Top of AVAILABLE RECORDS
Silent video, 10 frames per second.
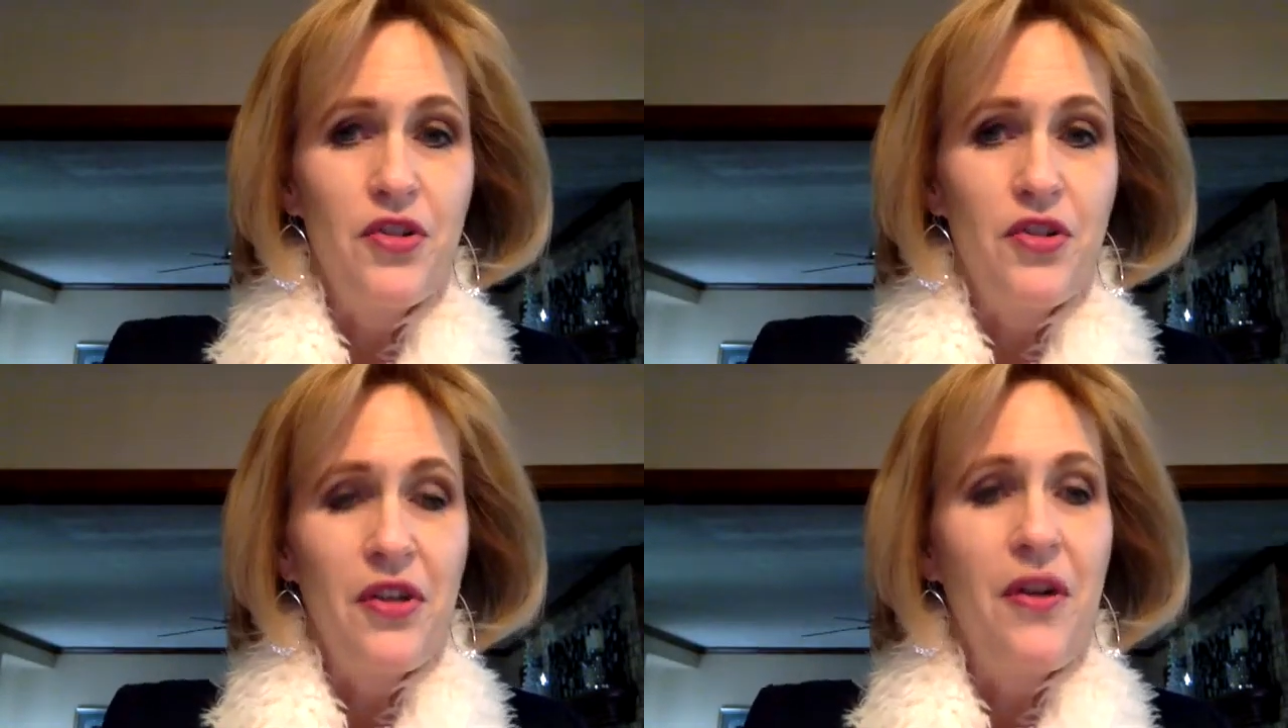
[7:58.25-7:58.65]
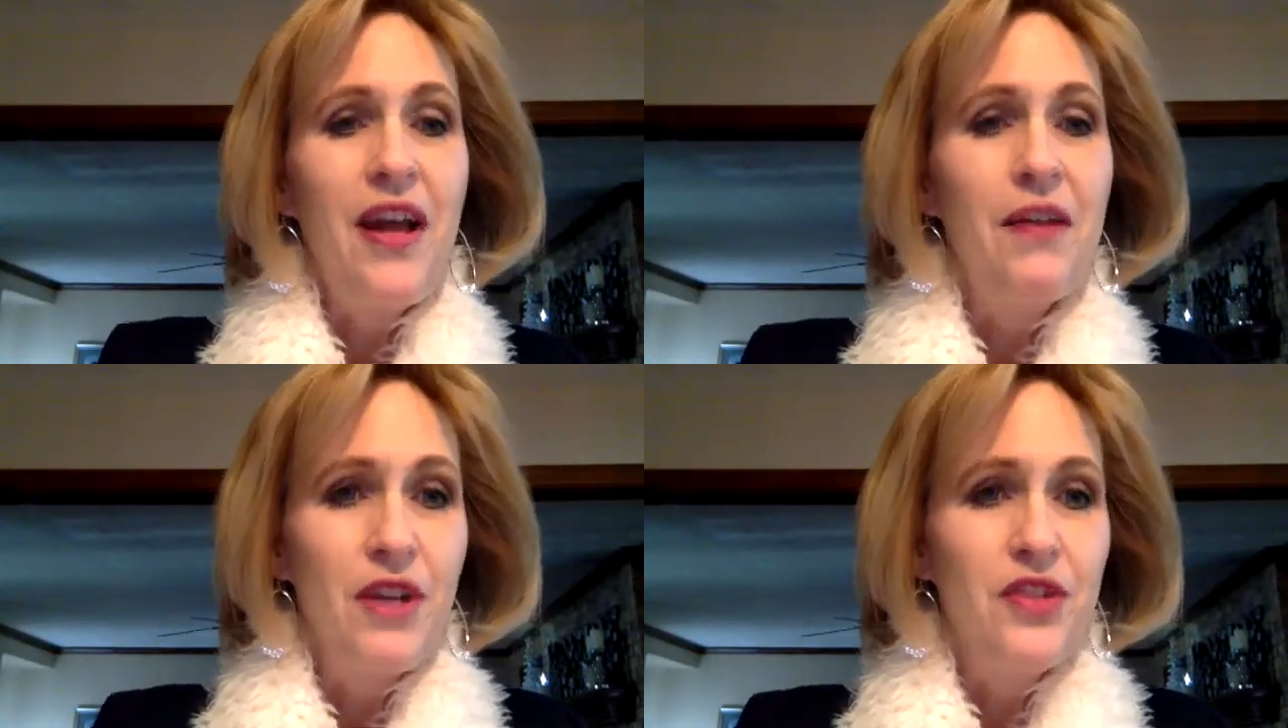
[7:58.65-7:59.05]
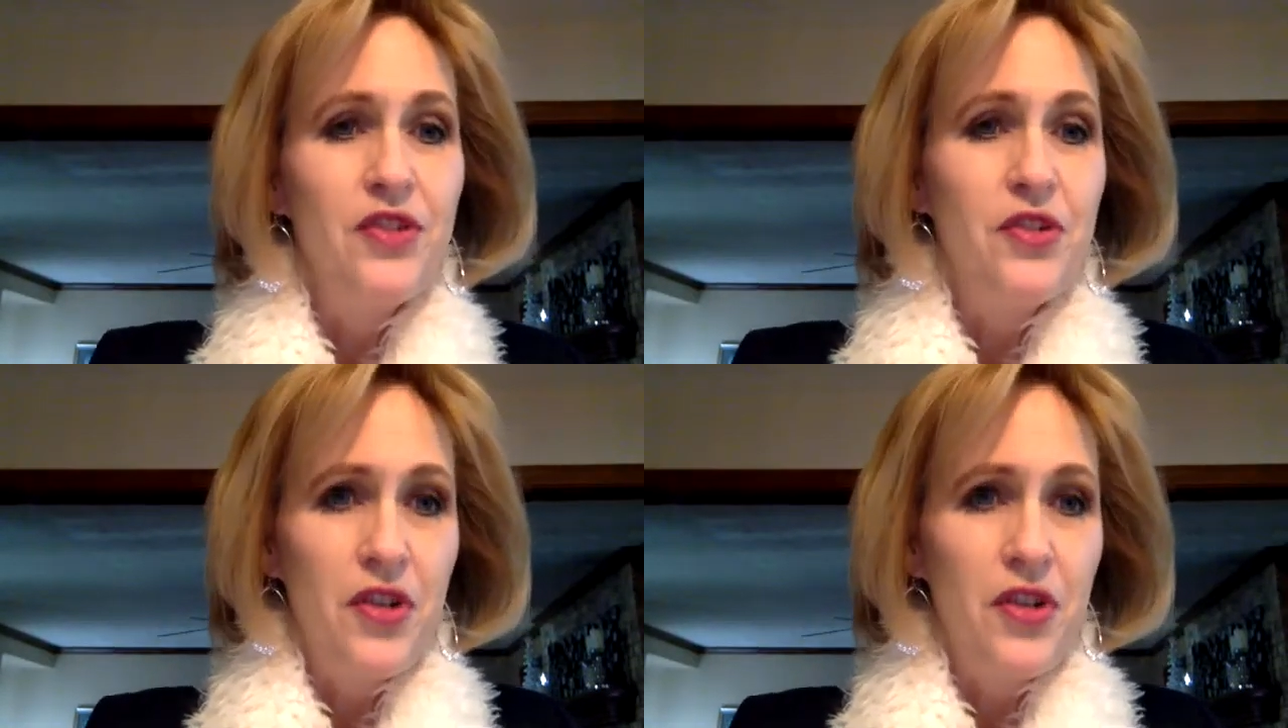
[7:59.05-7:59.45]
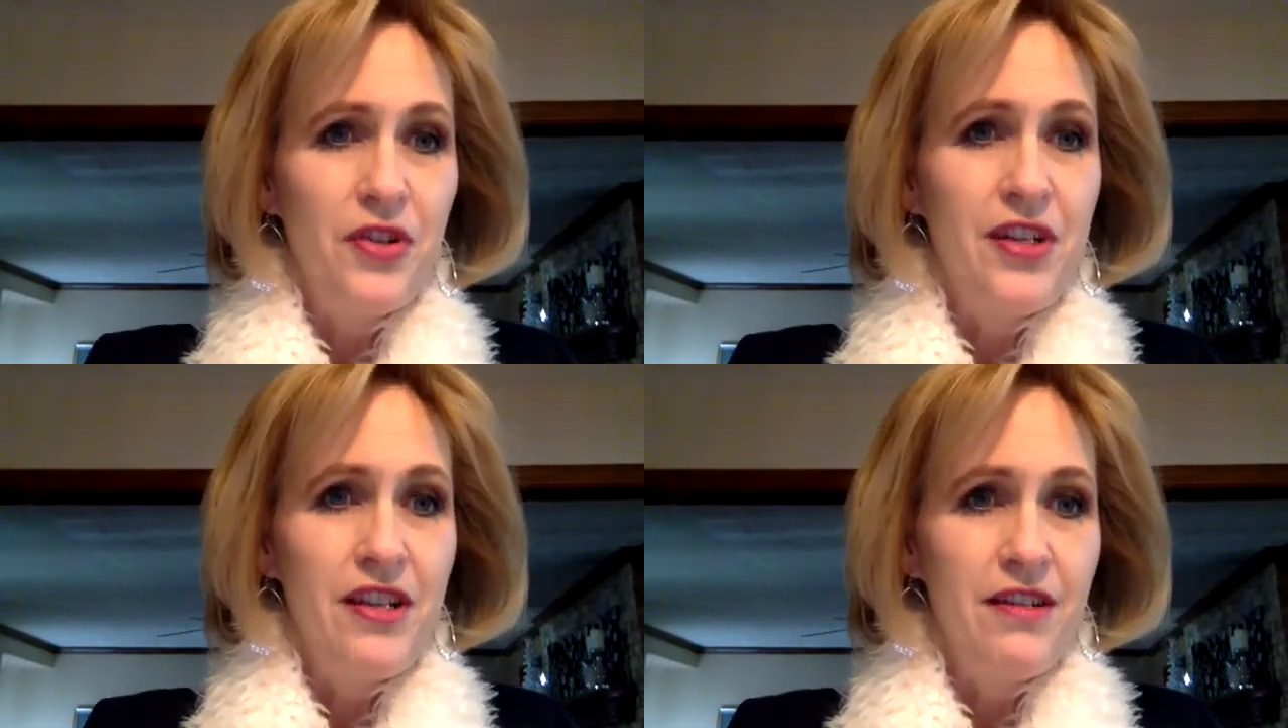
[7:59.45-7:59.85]
You can go ahead and register her
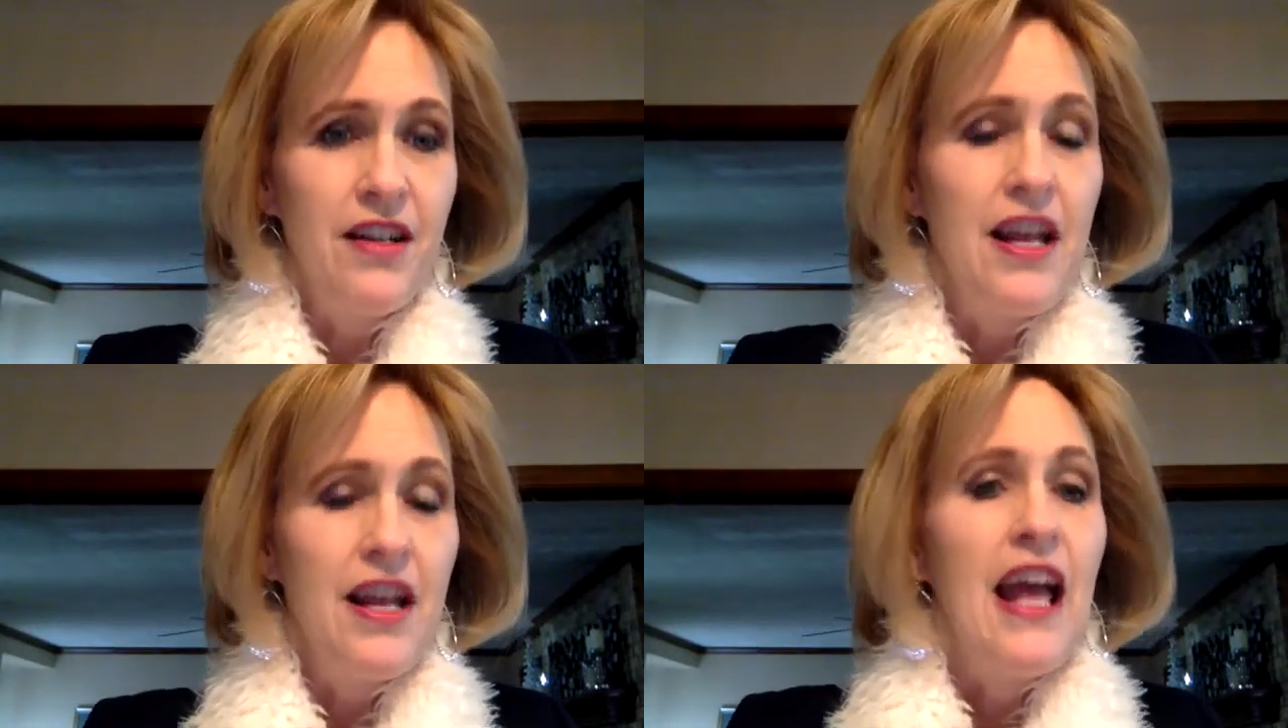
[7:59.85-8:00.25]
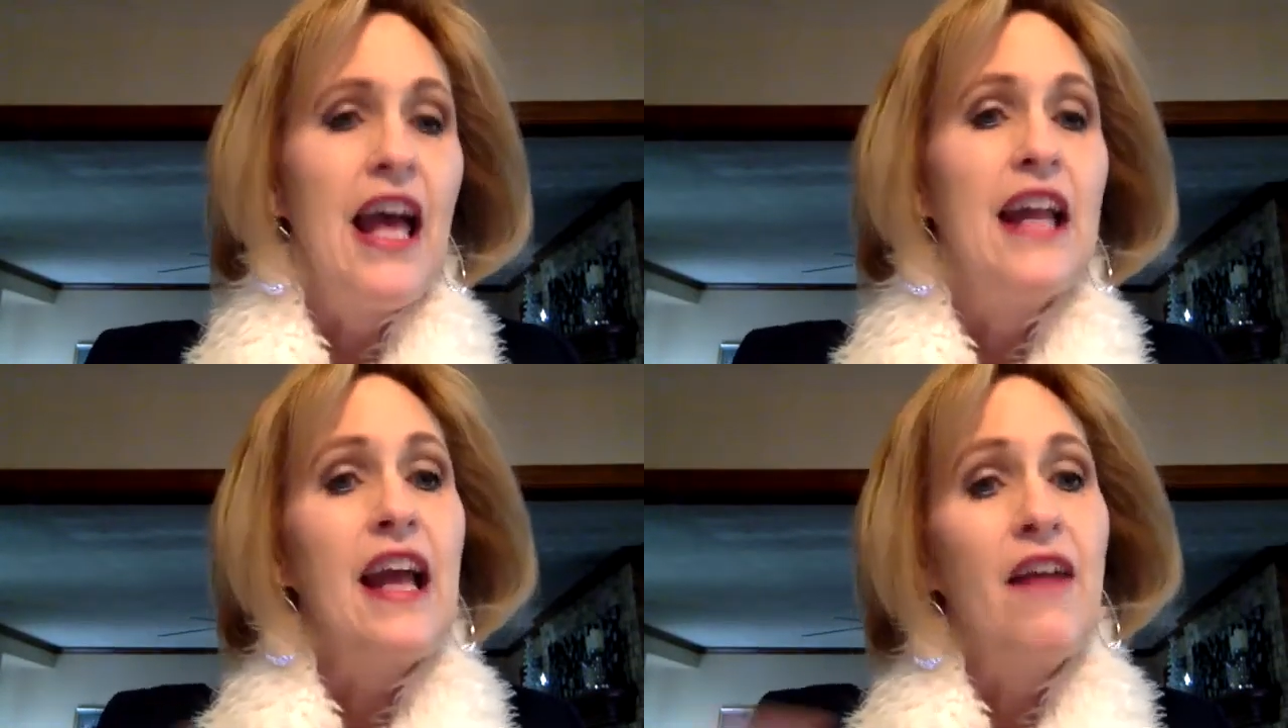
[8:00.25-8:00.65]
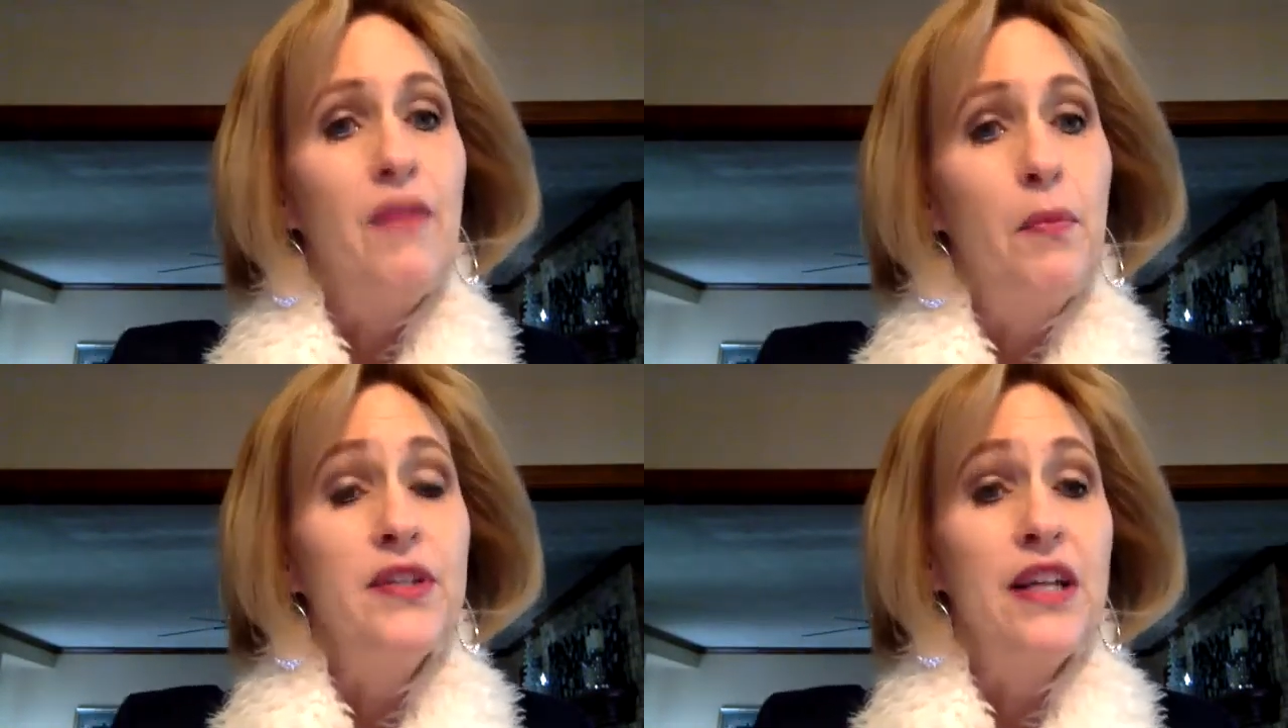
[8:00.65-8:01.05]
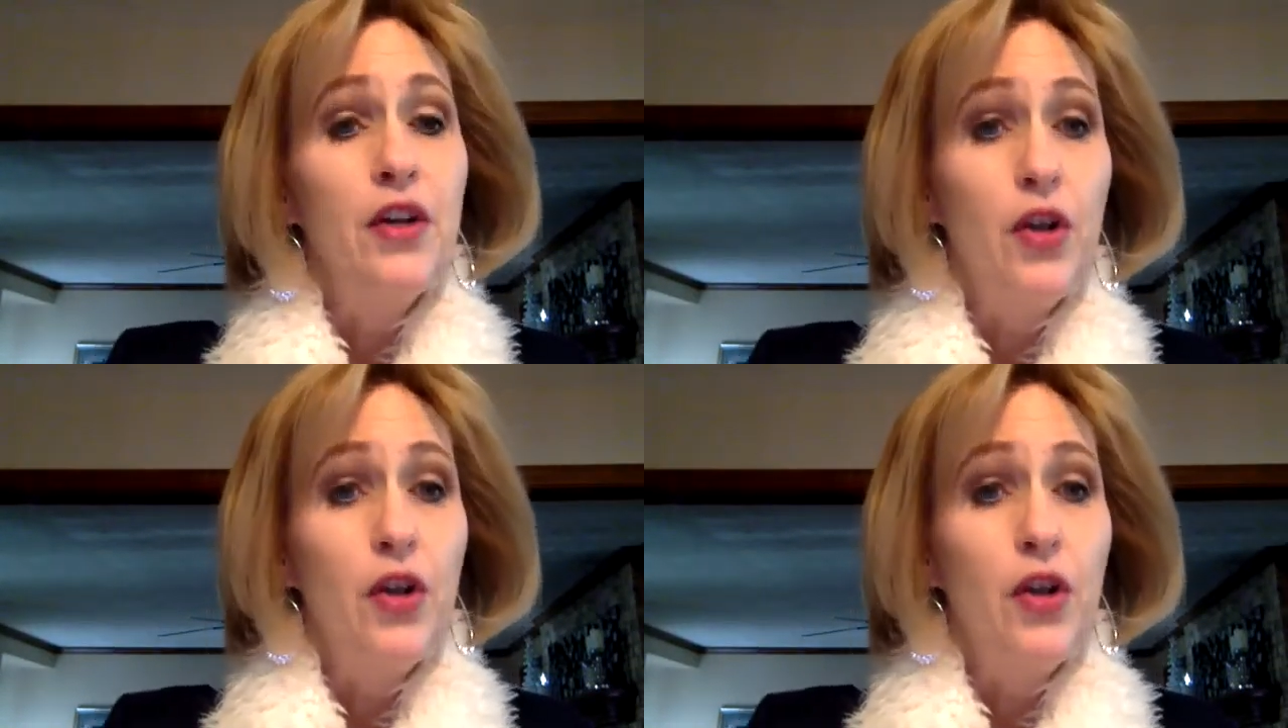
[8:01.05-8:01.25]
here. And I have him put down her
Bottom of AVAILABLE RECORDS
## TRY IT
Which lines run from the one containing "[7:58.25-7:58.65]" to the end of the entries above? Write them out exactly, leaving out every picture.

## EXERCISE ANSWER
[7:58.25-7:58.65]
[7:58.65-7:59.05]
[7:59.05-7:59.45]
[7:59.45-7:59.85]
You can go ahead and register her
[7:59.85-8:00.25]
[8:00.25-8:00.65]
[8:00.65-8:01.05]
[8:01.05-8:01.25]
here. And I have him put down her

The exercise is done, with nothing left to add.